Tewfik Hamel: «Le G5 est seulement un élément de la stratégie de la France en Afrique. Il n’est en fait qu’une mise à jour de vieilles techniques impériales, associées aux tactiques de contre-insurrection. Il y a eu un énorme effort de marketing pour vendre le G5 au public. Une campagne de propagande a été remarquablement bien organisée grâce à des articles non critiques célébrant l’organisation comme un moyen de pacification et de parvenir à la victoire. Le G5 n’a aucun sens si l’objectif de la France est de contribuer à l’édification d’États démocratiques libéraux au Sahel.
Avant la montée des idéaux démocratiques, la terreur servait de moyen pour réprimer les soulèvements contre le colonisateur. La terreur reste une tactique séduisante, mais à l'époque moderne, le massacre occasionnel n’est plus du tout compatible avec l'humanisme démocratique. Par conséquent, il faut concevoir un ensemble de stratégies qui associent la force, la persuasion et la clémence. Le G5 en est l’incarnation.»
Tewfik Hamel: «La France reste une puissance très influente au Niger. Certes, il y de nouveaux acteurs avec lesquels Paris doit composer – notamment les États-Unis, la Chine, la Russie –, mais elle garde un réseau d’influence puissant et efficace. La présence militaire française au Sahel participe à cette stratégie. L’engagement de la France en Libye renforce également l’intérêt du Niger. C’est grâce au réseau France-Afrique que Paris a réussi à sauver le G5, qui est un ingrédient d’une tactique plus large consistant à s’appuyer sur des États clients par le biais du renforcement des capacités et des forces de sécurité.

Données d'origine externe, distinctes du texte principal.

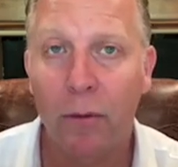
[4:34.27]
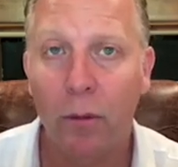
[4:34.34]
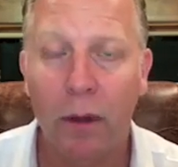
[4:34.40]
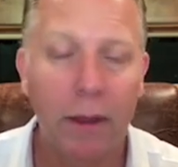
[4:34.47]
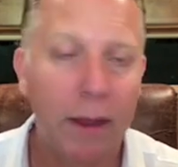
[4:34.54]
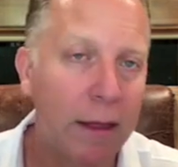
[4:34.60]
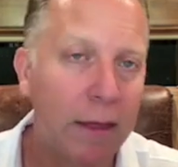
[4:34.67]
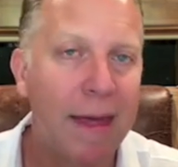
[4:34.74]
well,
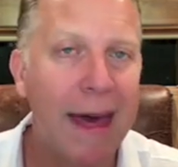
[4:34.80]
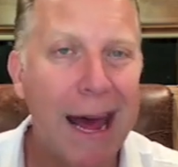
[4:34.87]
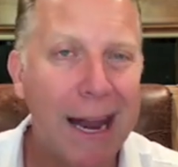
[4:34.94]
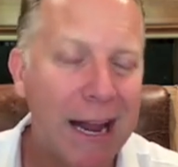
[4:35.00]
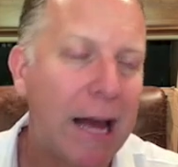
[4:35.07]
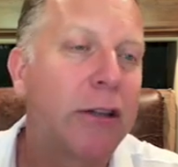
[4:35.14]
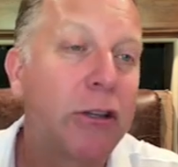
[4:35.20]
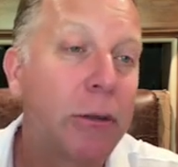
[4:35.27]
then
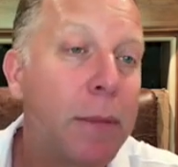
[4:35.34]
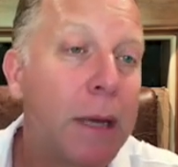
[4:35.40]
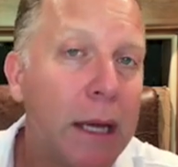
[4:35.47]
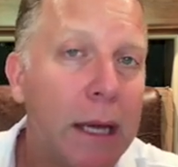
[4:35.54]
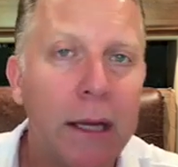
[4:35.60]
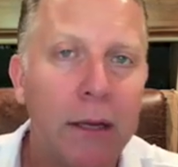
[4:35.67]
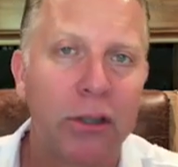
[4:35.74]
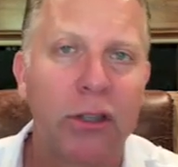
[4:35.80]
that, to me,
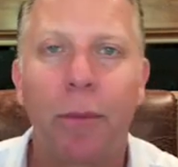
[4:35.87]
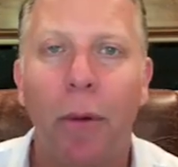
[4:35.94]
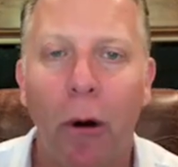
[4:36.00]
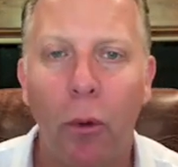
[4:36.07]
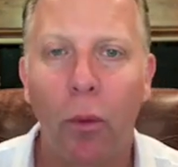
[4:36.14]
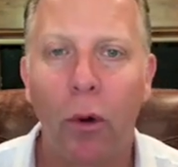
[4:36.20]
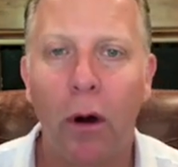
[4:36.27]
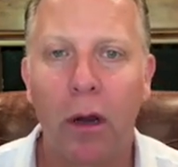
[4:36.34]
is
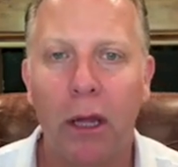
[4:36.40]
smart work.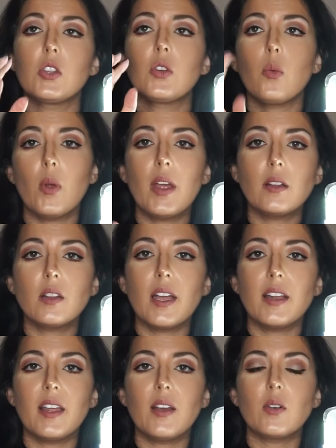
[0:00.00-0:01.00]
The ring
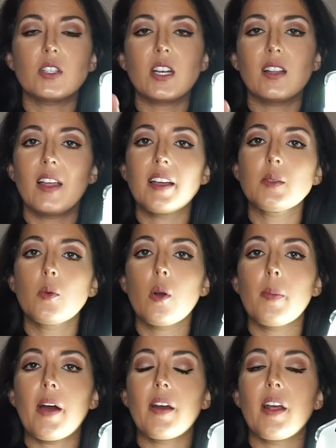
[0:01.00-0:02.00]
lighting, which I liked
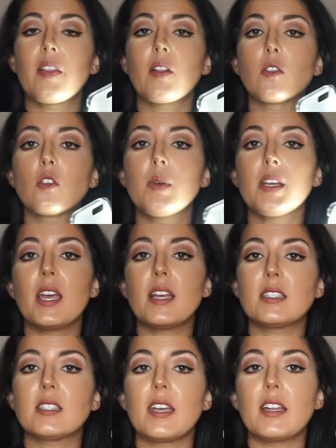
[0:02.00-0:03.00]
more about it, and the Lumee
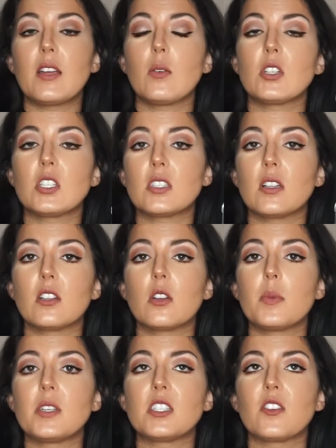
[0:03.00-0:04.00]
case lighting, which is a
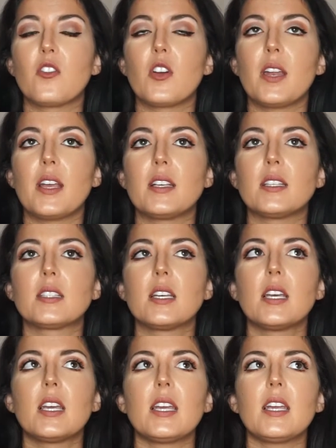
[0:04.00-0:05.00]
little bit different, is
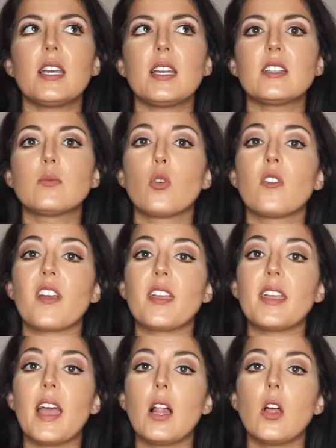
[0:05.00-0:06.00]
it is more of a
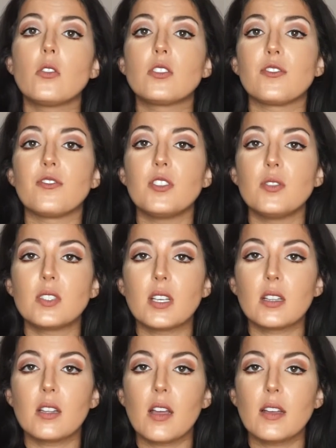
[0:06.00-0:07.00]
yellow
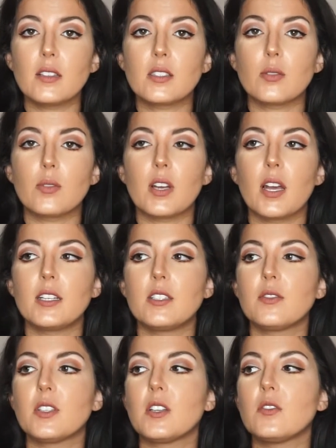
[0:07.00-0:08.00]
diffusing light, so it kind
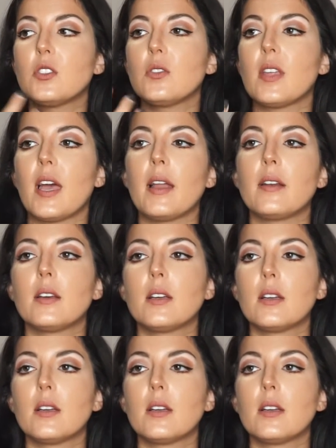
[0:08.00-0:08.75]
of gives you that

Via le G5, la France cherche à ‘multilatéraliser’ les intervenants pour légitimer sa présence en Afrique, mais aussi à mutualiser les coups de cette force estimée à 400 millions d’euros. Pour ce faire, elle développe des capacités opérationnelles de manière à éviter une intervention à grande échelle, en s’appuyant principalement sur des conseillers et des partenaires pour s’assurer la formation, la fourniture d’armes, etc.»
Sputnik: Pourquoi, selon vous, le Niger suscite-t-il autant l’appétit des puissances militaires étrangères? Quel est le poids géopolitique réel de ce pays?
Tewfik Hamel: «Le Niger dispose d'un sous-sol qui est l'un de plus riches de l'Afrique sub-saharienne. Ses ressources naturelles comprennent l'uranium, le charbon, l'or, le minerai de fer, l'étain, les phosphates, le pétrole, le molybdène, le sel et le gypse. L'exploitation de l'uranium, par exemple, place le Niger au troisième rang mondial avec 70% des exportations du pays, derrière le Canada et l'Australie.
Outre ces raisons économiques, l’implantation au Niger est une stratégie visant l’encerclement de l’Algérie en la privant de sa profondeur sahélienne-africaine. La volonté d’être un électron libre politique fait partie de l’ADN de la personnalité stratégique de l’Algérie. Celle-ci est perçue comme un partenaire incontournable mais difficile – trop récalcitrante pour l’Amérique par exemple. Neutraliser Alger est important dans le grand jeu à venir avec l’engagement de la Russie (avec qui elle développe un partenariat stratégique) et la Chine (qui a exprimé sa participation à la nouvelle route de la soie) en Afrique.»